* AIM OF THE EXERCISE
Keep the images out while you set down the data exactly.

---------- SOURCE INFORMATION ----------

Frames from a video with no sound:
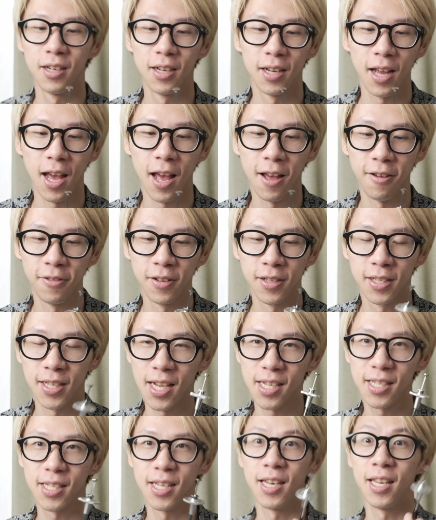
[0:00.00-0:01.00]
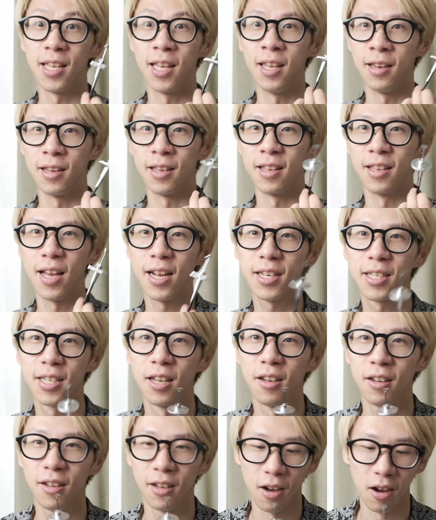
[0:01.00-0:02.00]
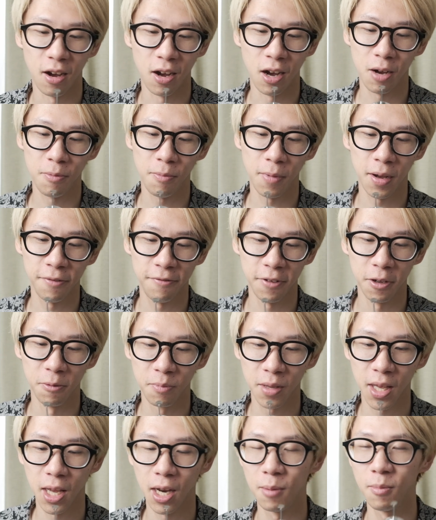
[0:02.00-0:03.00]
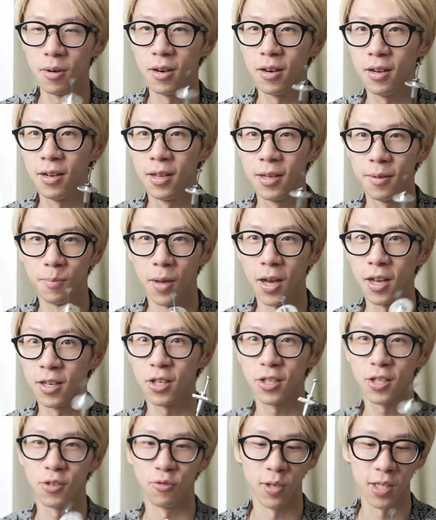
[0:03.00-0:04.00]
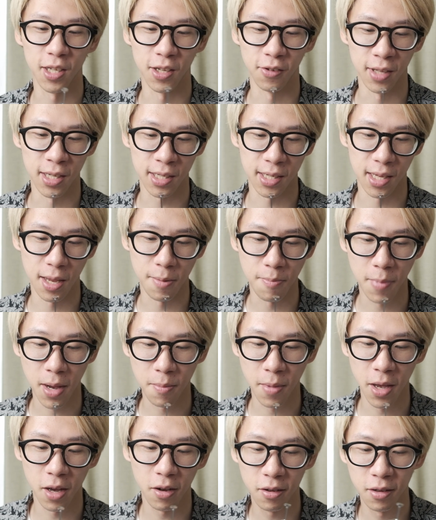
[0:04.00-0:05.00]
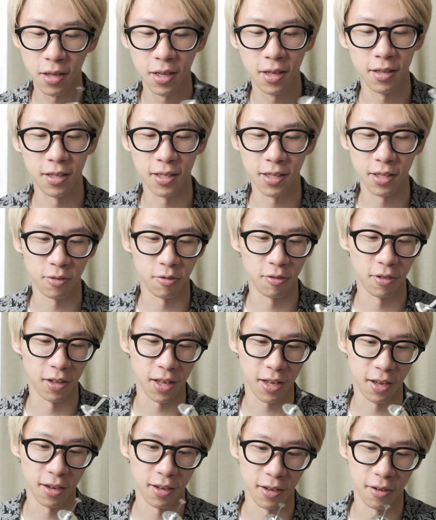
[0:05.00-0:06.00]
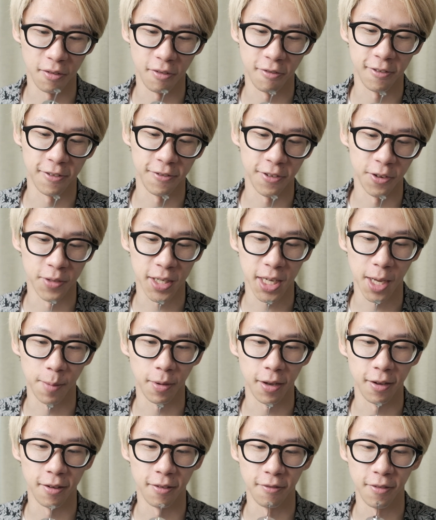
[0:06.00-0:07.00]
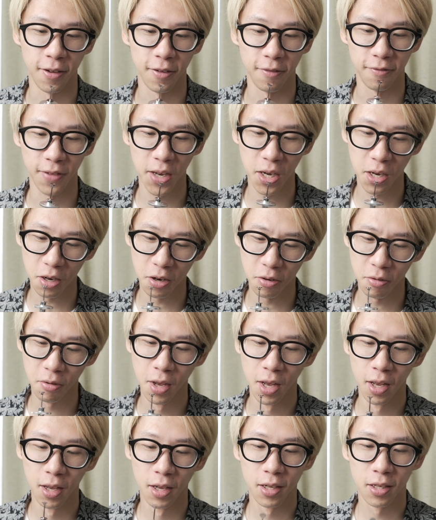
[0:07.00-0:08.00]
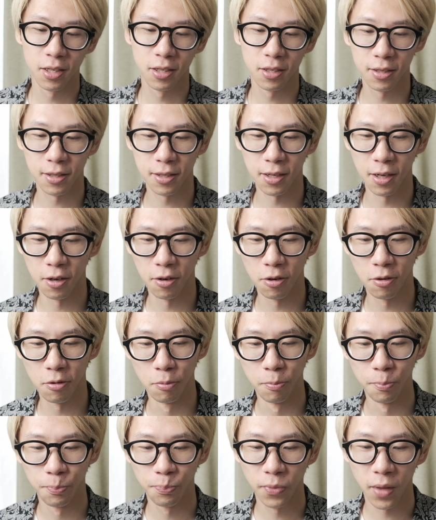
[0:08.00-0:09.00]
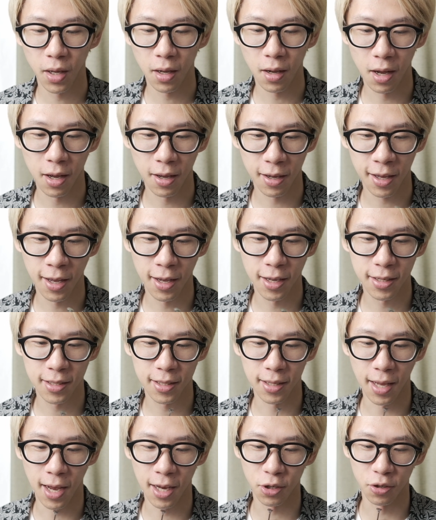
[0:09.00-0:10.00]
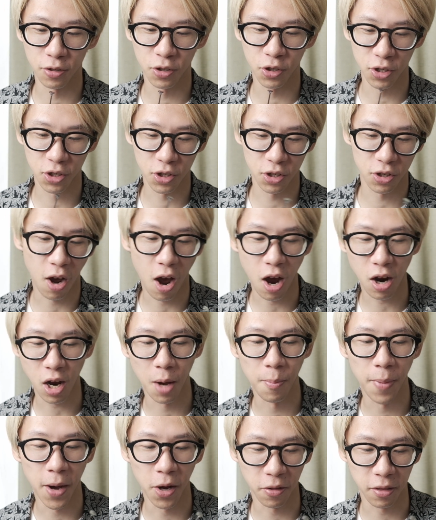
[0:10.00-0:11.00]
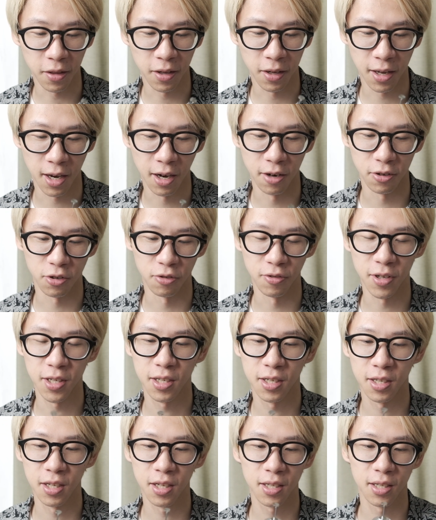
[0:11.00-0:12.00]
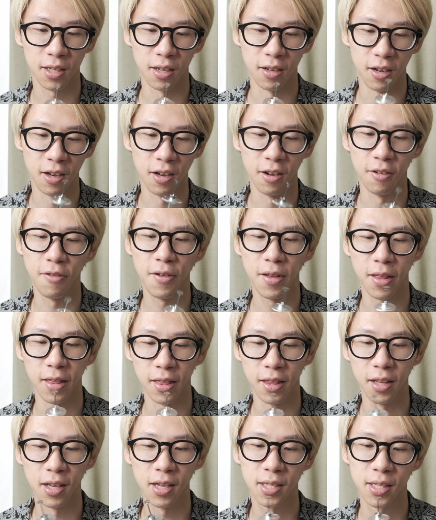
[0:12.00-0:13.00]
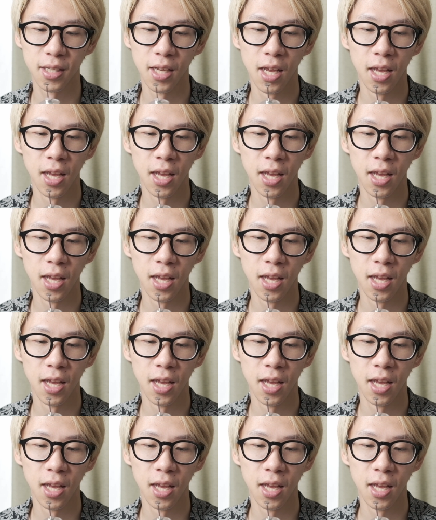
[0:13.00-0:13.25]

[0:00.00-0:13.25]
have tested it yet on my film camera. I just received this in my mail. This is sort of like a overview type of video. So I guess I should just talk about the characteristics of this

----------

* TASK ANSWER
Frames from a video with no sound:
[0:00.00-0:01.00]
[0:01.00-0:02.00]
[0:02.00-0:03.00]
[0:03.00-0:04.00]
[0:04.00-0:05.00]
[0:05.00-0:06.00]
[0:06.00-0:07.00]
[0:07.00-0:08.00]
[0:08.00-0:09.00]
[0:09.00-0:10.00]
[0:10.00-0:11.00]
[0:11.00-0:12.00]
[0:12.00-0:13.00]
[0:13.00-0:13.25]

[0:00.00-0:13.25]
have tested it yet on my film camera. I just received this in my mail. This is sort of like a overview type of video. So I guess I should just talk about the characteristics of this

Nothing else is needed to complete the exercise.